Stored items:
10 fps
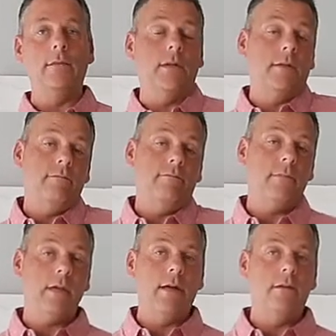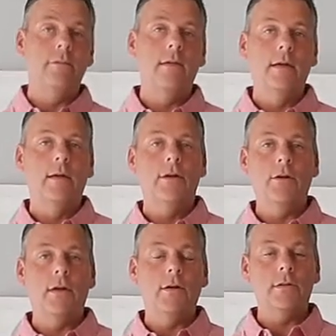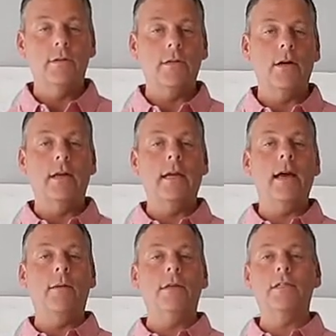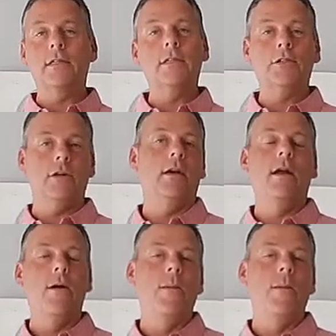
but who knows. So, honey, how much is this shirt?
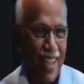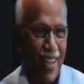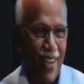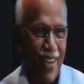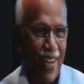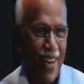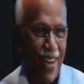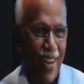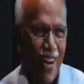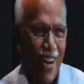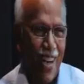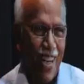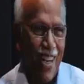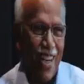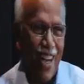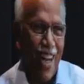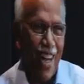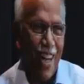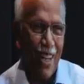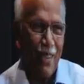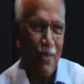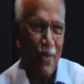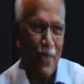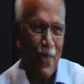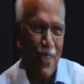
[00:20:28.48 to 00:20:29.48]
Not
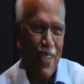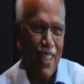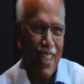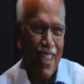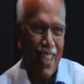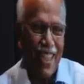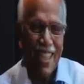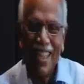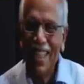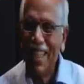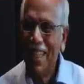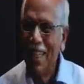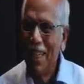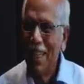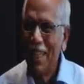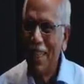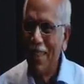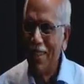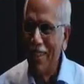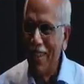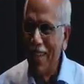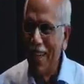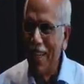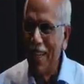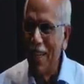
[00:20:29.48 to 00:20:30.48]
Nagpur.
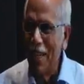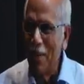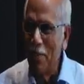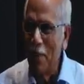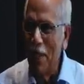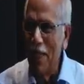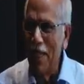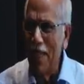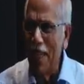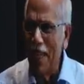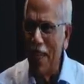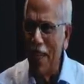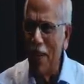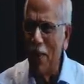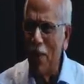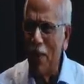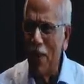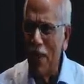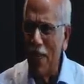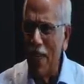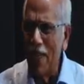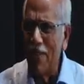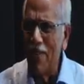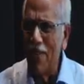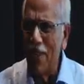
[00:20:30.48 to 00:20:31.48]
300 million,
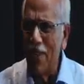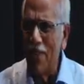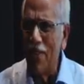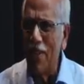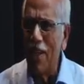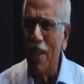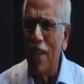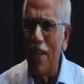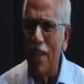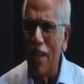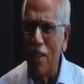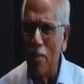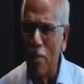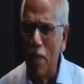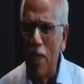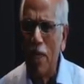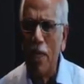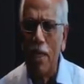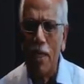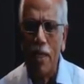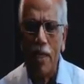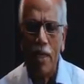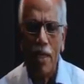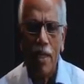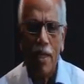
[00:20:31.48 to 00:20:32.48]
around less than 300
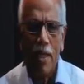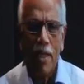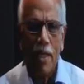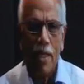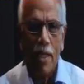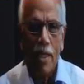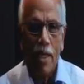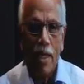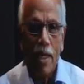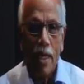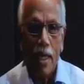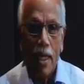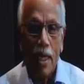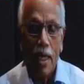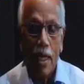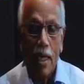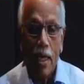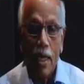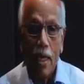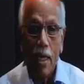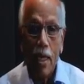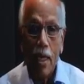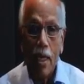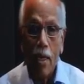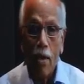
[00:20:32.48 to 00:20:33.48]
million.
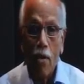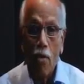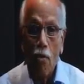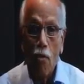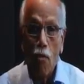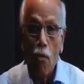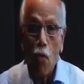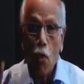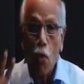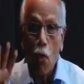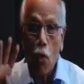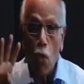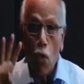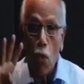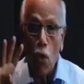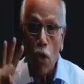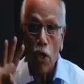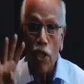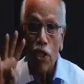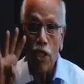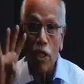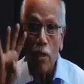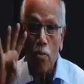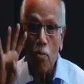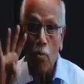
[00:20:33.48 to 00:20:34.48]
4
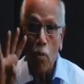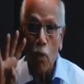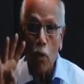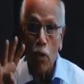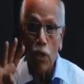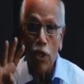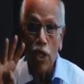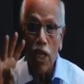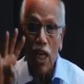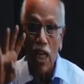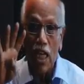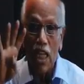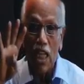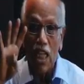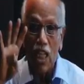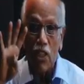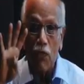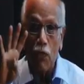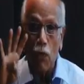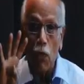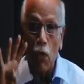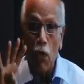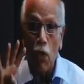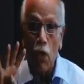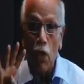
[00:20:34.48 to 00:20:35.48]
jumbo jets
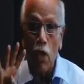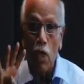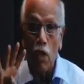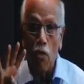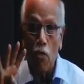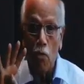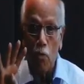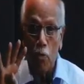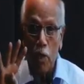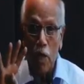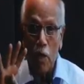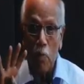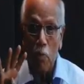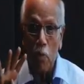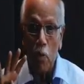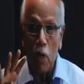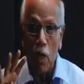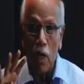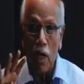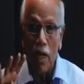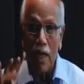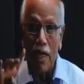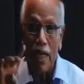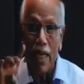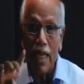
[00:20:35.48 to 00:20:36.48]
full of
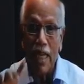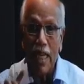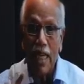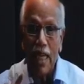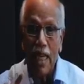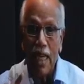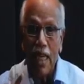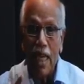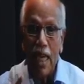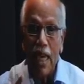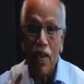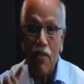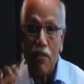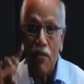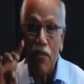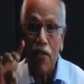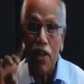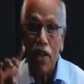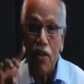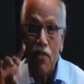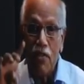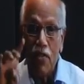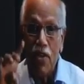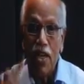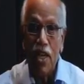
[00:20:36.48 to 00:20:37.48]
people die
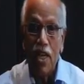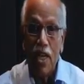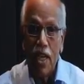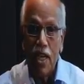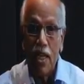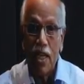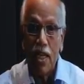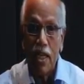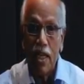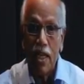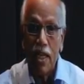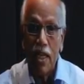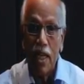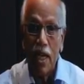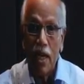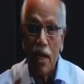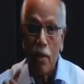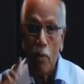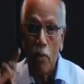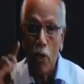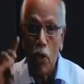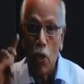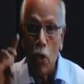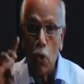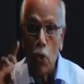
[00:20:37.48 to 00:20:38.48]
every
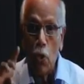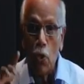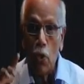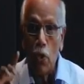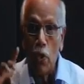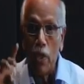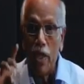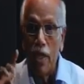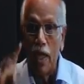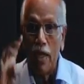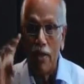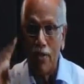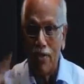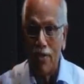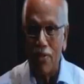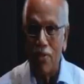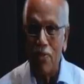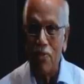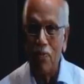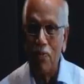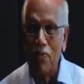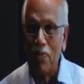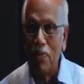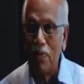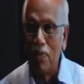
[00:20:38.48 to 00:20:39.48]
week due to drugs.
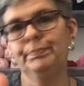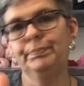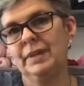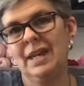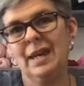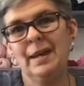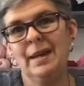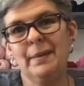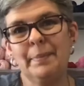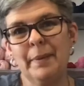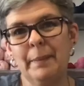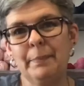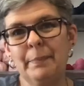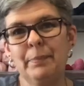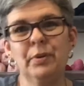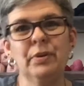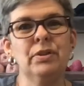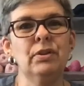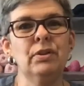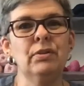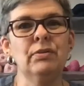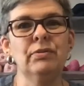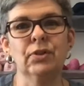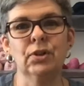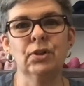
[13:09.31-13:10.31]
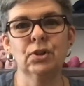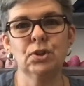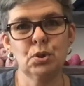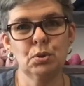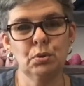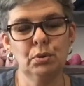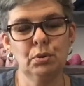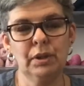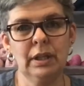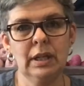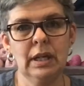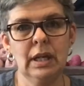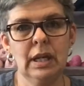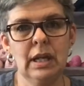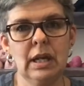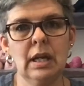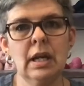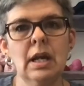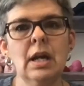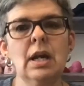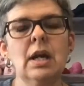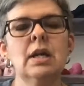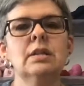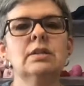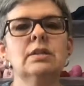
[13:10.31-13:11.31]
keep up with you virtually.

## About this task
Since only the text is wanted, repeat all the records above exactly and omit the pictures.

## Reply to the exercise
10 fps
but who knows. So, honey, how much is this shirt?
[00:20:28.48 to 00:20:29.48]
Not
[00:20:29.48 to 00:20:30.48]
Nagpur.
[00:20:30.48 to 00:20:31.48]
300 million,
[00:20:31.48 to 00:20:32.48]
around less than 300
[00:20:32.48 to 00:20:33.48]
million.
[00:20:33.48 to 00:20:34.48]
4
[00:20:34.48 to 00:20:35.48]
jumbo jets
[00:20:35.48 to 00:20:36.48]
full of
[00:20:36.48 to 00:20:37.48]
people die
[00:20:37.48 to 00:20:38.48]
every
[00:20:38.48 to 00:20:39.48]
week due to drugs.
[13:09.31-13:10.31]
[13:10.31-13:11.31]
keep up with you virtually.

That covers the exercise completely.